The HTML contains the information that we are interested in!
- But how do we locate it?

### Three ways of finding the information you want:
1. Regex: Exploiting string patterns in HTML using regular expresssions
2. CSS-selectors: Specifying paths in the tree using CSS-selectors
3. ```BeautifulSoup```: A Python package that makes it easy to navigate the HTML tree

### 1. Regex
**What is regex?**

Regex is used to define a search pattern in text

Suppose we want to search for all links in an HTML tree:
- We can then define a search pattern in regex that searches for "www." for example
- Using regex we will then find all the places in the HTML where it says "www."

Note: Regex only works on text/strings. So we need to convert our HTML tree into one large string before we can use regex on HTML

More about regex in session 8!

### 2. [CSS Selectors ](https://en.wikipedia.org/wiki/CSS)
A CSS selector is used to select the HTML elements ([How can you use a CSS selector?](https://www.scrapingbee.com/blog/python-web-scraping-beautiful-soup/))
- At first it will seem very similar to the BeautifulSoup way of selecting elements (which you will learn in a minute)
    - However, a CSS selector is useful when you cannot rely on *class* and *id* attributes (for example in very messy written HTML)

It is a need way to define a unique path to an element or multiple similar elements in the HTML tree

You can download a CSS Selector as a Google Chrome extension that will do the work for you: [SelectorGadget](https://chrome.google.com/webstore/detail/selectorgadget/mhjhnkcfbdhnjickkkdbjoemdmbfginb)

In [1]:
import requests
from bs4 import BeautifulSoup
import pandas as pd

#### BeautifulSoup has a built-in CSS selector:

Just use the function `.select`

In [2]:
url = 'https://www.dr.dk/nyheder/udland'
response = requests.get(url)
soup = BeautifulSoup(response.content, 'lxml') #Make the BeautifulSoup object (soup): Take the HTML content as input and choose your parser (lxml)

In [3]:
# The CSS selector ".dre-title-text" selects all titles on the DR international news page
soup.select('.dre-title-text')[0].text #Selecting first title

'Skovbrand i Californien er tre gange så stor som Bornholm'

### 3. Parsing HTML with BeautifulSoup
A third way to navigate the HTML tree is BeautifulSoup

It exploits the stucture of tags and attributes

It allows you to:
- Search for elements by tag name and/or by attribute.
- Iterate through them, go up, sideways or down the tree.
- Furthermore it helps you with standard tasks such as extracting raw text from html

# Video 7.2: Parsing the HTML with BeautifulSoup

## Learning by doing: Creating a dataset from www.dr.dk/nyheder/udland

### Let's put together some of the stuff we have learned so far
1. **Mapping:** In this exercise we will collect some URLs from webpages with news articles and save them into a list
2. **Downloading:** Then we will download the HTML content of the webpages
3. **Parsing:** At last we will collect relevant information in each article

## 1. MAPPING

#### First, we investigate the site trying to understand its structure

We do this by opening up the Chrome Developer Tools on the webpage:
1. Right-click anywhere on the webpage
2. Click "Inspect"
3. Choose the panel "Elements"

You can now see the HTML of the webpage and the tree structure.

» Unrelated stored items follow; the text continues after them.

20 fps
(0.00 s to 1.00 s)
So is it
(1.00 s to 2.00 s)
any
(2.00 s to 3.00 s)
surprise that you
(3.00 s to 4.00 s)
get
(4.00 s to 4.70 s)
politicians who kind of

First, we want to understand where the articles are located in the HTML: 
- The "Elements" panel will jump to the place in the HTML tree where you right-click
- So to find the location of articles in the HTML, just right-click on one of them

#### Get the webpage content and make the BeautifulSoup object:

In [4]:
# Define our URL
url = 'https://www.dr.dk/nyheder/udland' 

# Connects to site
response = requests.get(url)

# Parse data with BeautifulSoup
soup = BeautifulSoup(response.content,'lxml')

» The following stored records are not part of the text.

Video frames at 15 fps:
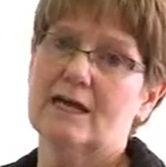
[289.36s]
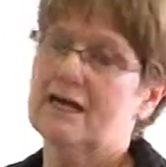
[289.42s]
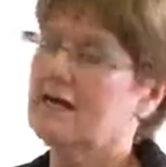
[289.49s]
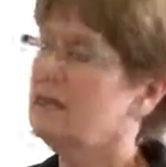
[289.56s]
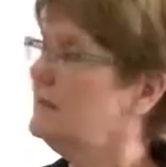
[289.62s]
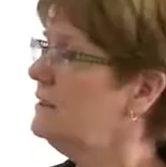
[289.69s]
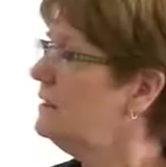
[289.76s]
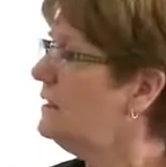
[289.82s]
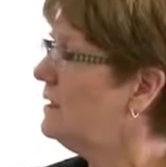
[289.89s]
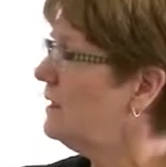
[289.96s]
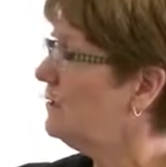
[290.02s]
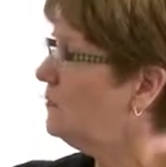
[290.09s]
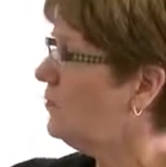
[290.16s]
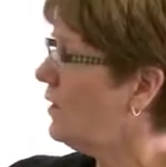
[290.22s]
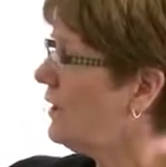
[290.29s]
And
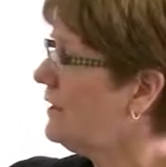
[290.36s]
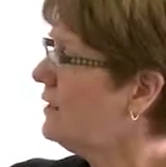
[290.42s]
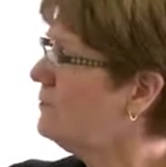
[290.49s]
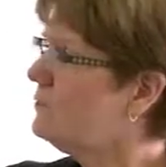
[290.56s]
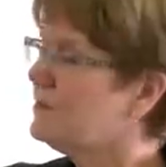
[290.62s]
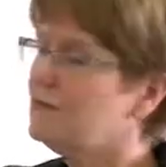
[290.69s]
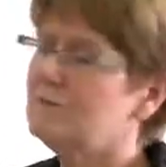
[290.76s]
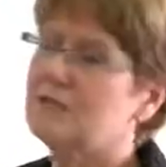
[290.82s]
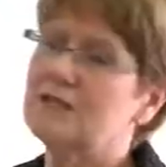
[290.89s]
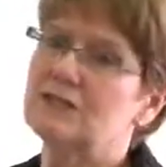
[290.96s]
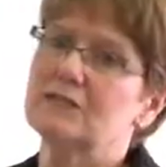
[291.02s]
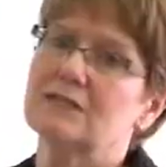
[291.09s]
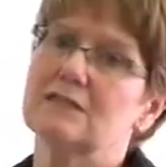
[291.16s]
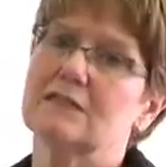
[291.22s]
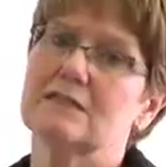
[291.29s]
why I want to
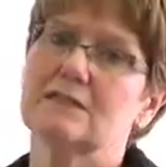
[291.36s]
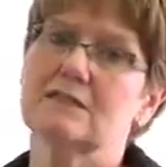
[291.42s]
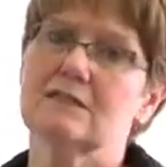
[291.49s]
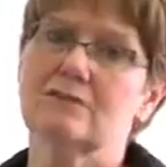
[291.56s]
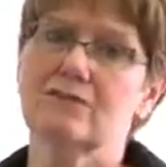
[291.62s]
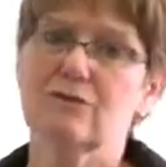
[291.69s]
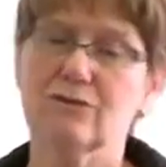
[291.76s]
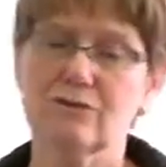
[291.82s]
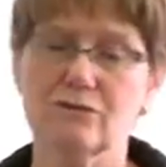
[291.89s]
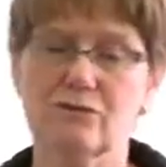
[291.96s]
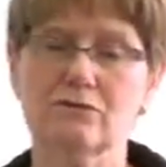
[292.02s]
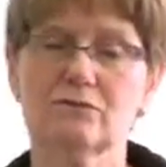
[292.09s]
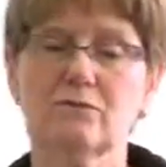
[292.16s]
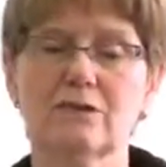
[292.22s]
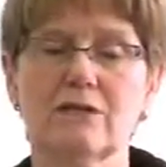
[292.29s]
mention this, for
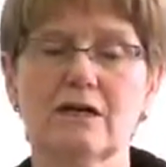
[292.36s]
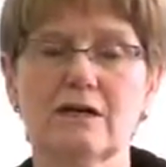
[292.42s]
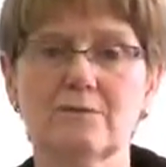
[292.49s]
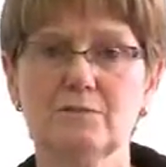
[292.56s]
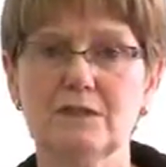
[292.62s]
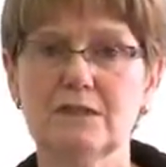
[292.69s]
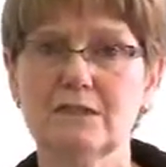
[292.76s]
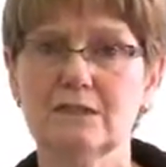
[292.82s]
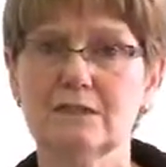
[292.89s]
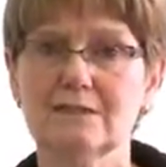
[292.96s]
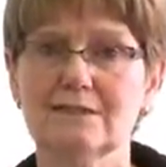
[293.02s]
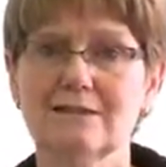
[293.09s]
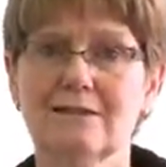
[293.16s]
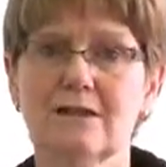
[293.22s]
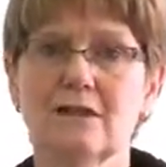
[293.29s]
those with
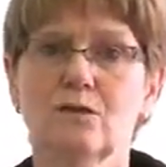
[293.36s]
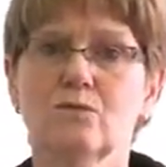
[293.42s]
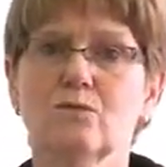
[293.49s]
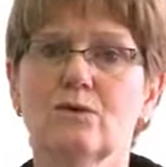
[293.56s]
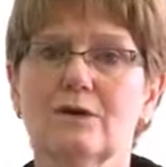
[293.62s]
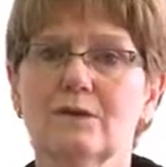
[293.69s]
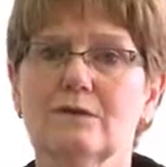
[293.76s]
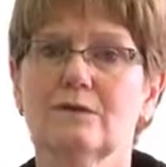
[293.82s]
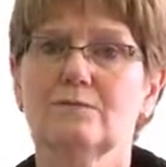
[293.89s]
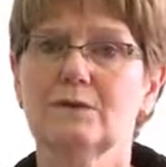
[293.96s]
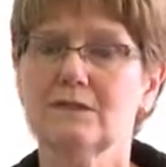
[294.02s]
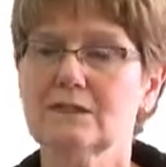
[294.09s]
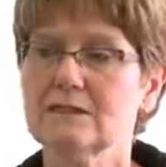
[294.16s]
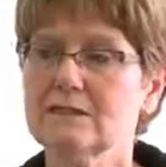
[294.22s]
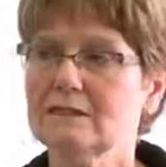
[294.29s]
diabetes, one of the
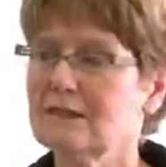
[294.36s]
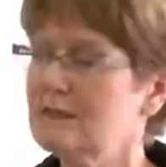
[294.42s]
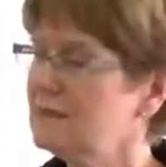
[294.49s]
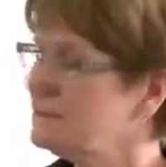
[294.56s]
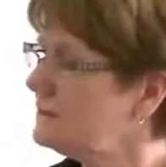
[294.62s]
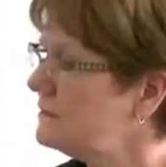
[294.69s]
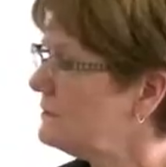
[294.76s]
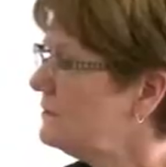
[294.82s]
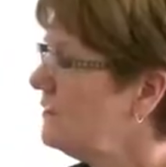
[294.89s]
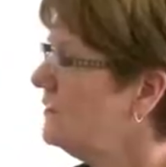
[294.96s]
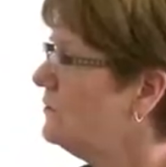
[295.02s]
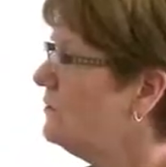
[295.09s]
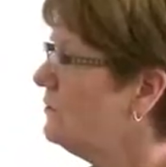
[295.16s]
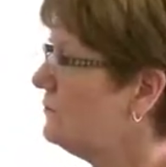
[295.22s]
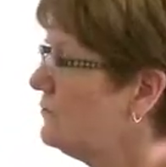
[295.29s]
biggest things
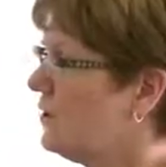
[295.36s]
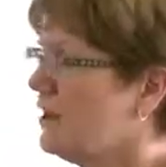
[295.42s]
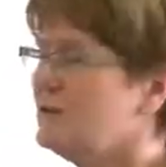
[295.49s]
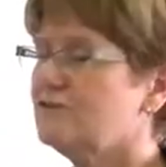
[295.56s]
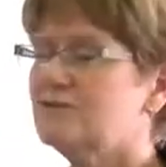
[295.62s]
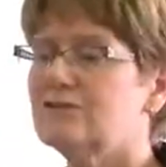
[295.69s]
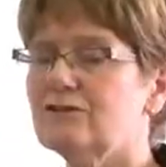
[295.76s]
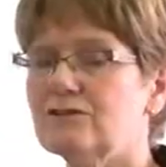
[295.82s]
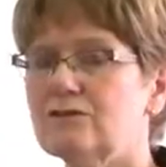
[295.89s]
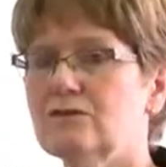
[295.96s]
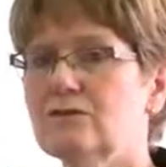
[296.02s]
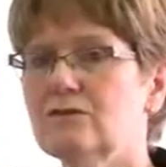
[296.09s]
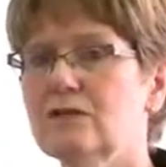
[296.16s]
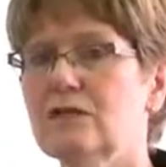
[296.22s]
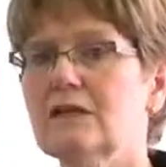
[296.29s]
you've got to
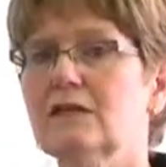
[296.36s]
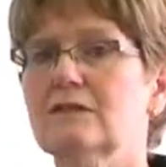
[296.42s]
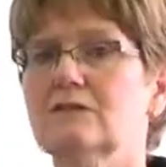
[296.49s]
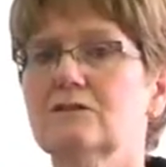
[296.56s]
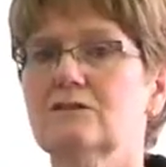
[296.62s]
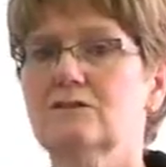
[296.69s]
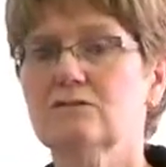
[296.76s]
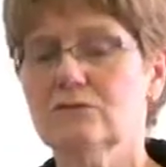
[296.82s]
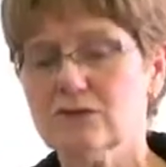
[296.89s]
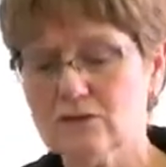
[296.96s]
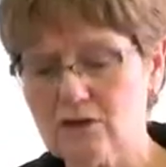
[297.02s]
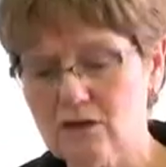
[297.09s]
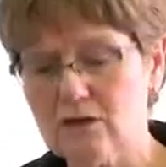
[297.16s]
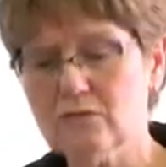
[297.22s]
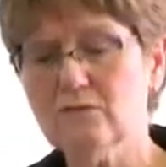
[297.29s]
do is to
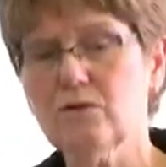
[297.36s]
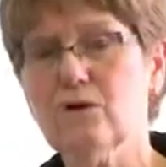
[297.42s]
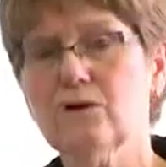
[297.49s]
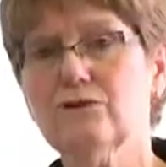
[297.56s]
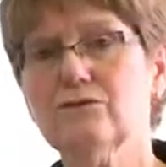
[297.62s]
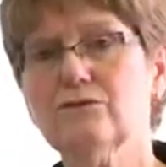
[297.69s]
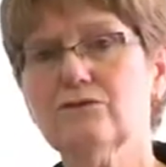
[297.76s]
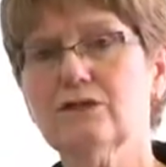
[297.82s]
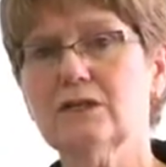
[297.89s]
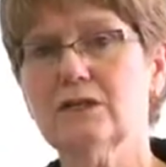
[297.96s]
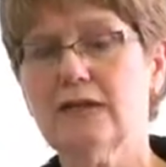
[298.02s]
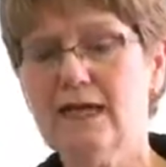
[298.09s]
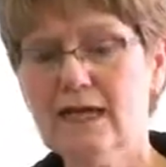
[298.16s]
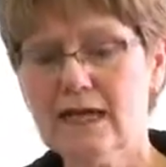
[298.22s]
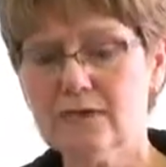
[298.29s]
start monitoring.
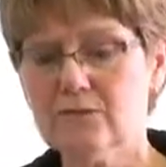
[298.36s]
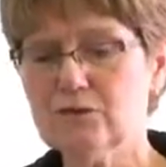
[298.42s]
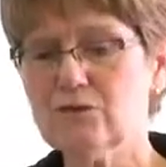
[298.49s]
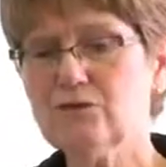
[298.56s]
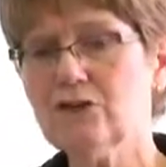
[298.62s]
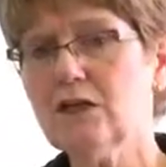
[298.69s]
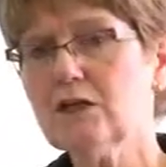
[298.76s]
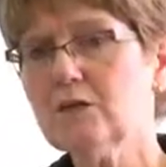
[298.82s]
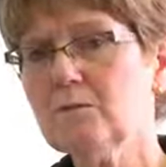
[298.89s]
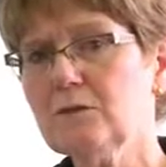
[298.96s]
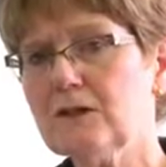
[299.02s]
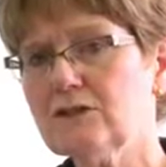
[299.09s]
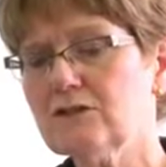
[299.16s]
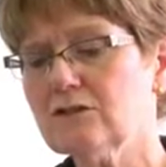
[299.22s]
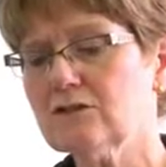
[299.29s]
And when you check your
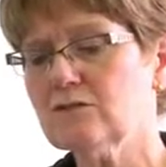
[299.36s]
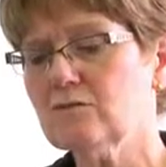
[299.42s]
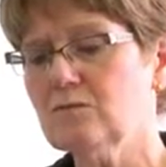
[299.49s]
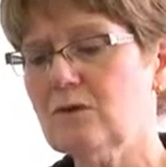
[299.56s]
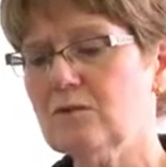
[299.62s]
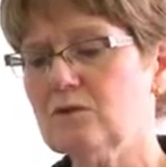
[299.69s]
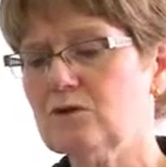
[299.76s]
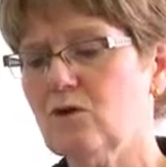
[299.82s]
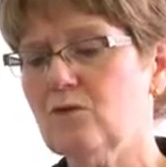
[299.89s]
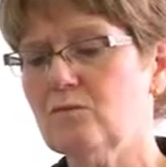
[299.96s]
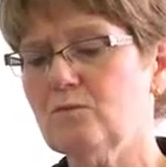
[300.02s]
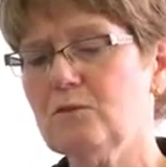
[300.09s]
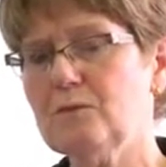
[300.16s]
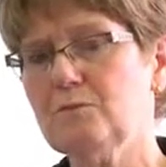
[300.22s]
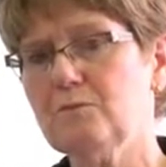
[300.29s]
blood sugars, remember,
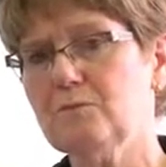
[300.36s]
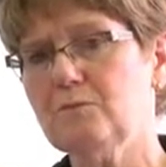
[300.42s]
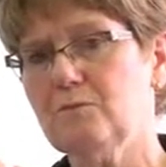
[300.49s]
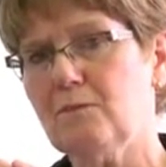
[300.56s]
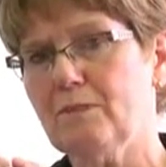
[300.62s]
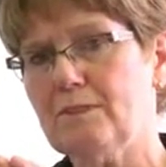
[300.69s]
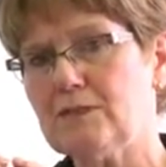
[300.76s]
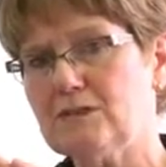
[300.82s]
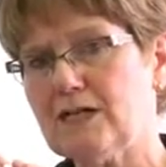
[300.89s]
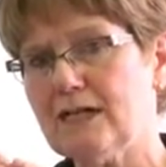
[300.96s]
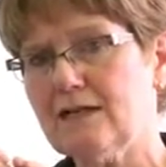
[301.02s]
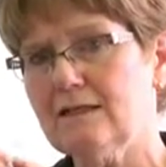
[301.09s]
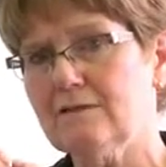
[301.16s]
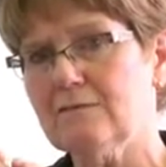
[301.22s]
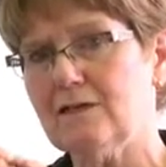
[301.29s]
don't be
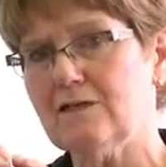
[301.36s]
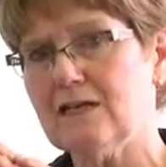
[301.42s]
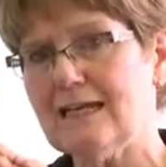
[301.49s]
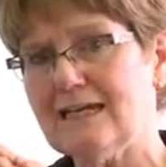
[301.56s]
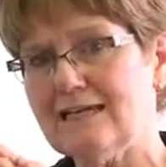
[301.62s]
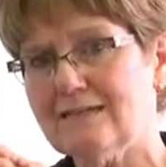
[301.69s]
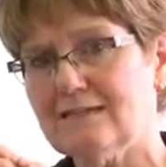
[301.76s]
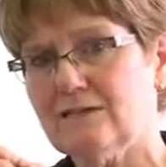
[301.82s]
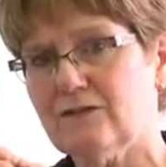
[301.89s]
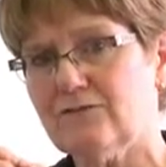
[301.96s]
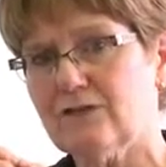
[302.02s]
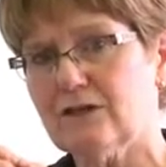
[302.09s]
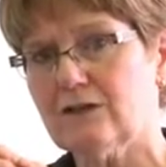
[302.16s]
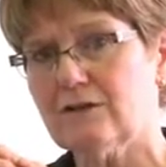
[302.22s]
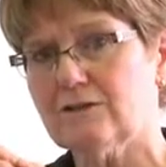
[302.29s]
checking them on the ends of your
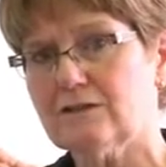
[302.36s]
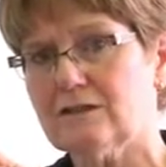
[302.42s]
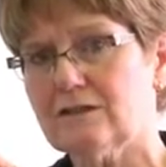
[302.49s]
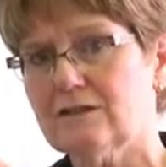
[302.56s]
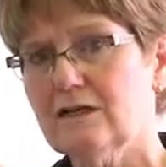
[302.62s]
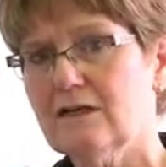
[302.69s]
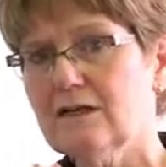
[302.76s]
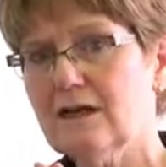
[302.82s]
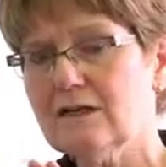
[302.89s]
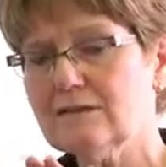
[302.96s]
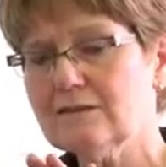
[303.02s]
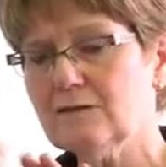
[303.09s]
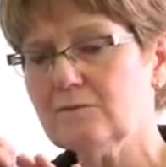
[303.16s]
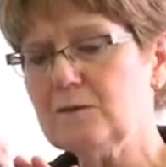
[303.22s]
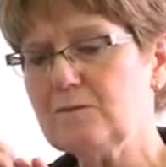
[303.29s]
fingers. I
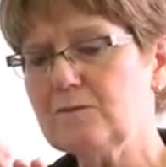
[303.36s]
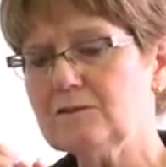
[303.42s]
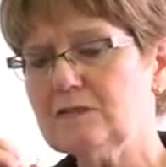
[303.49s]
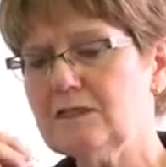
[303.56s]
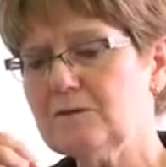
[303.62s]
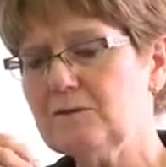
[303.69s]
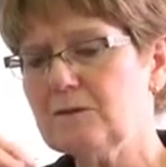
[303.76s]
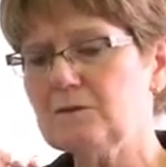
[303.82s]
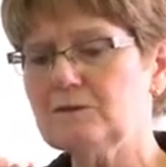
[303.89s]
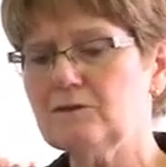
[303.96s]
still see people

#### Find the articles to scrape:

[`find_all`](https://www.crummy.com/software/BeautifulSoup/bs4/doc/#find-all) finds all elements in the HTML that have the tag ```<div>``` and the class attribute 'dre-teaser-content' 

In [5]:
# Identify articles to scrape by inspecting site
articles = soup.find_all('div', class_ = 'dre-teaser-content') #(class_ is used because class is reserved in Python)

In [6]:
articles

[<div class="dre-teaser-content"><div class="dre-article-teaser__text-box dre-article-teaser__text-box--transparent dre-article-teaser__text-box--xxs-4 dre-article-teaser__text-box--xs-4 dre-article-teaser__text-box--sm-4 dre-article-teaser__text-box--md-4 dre-article-teaser__text-box--lg-8 dre-article-teaser__text-box--xl-8"><div class="dre-article-teaser-meta-label"><div aria-hidden="true" class="dre-teaser-meta"><span class="dre-label-text dre-label-text--xxs-x-small"><span class="dre-label-text__text"><span class="dre-teaser-meta__part dre-teaser-meta__part--primary"><span class="dre-teaser-meta-label dre-teaser-meta-label--primary">Udland</span></span><span class="dre-teaser-meta__part"><span class="dre-teaser-meta-label">I dag kl. 07:08</span></span></span></span></div></div><a aria-label='Skovbrand i Californien er tre gange så stor som Bornholm, I dag klokken 07:08, fra sektionen "Udland"' class="dre-teaser-title dre-teaser-title--margin-top dre-teaser-title--xxs-small dre-teas

#### Now we want the links to all the articles:
First, I show how to find the link for *one* article, and afterwards I show how to loop through all article links

You can use [`find`](https://www.crummy.com/software/BeautifulSoup/bs4/doc/#find) to find the *first* element. In the code below it is the first element that has the tag ```<a>```.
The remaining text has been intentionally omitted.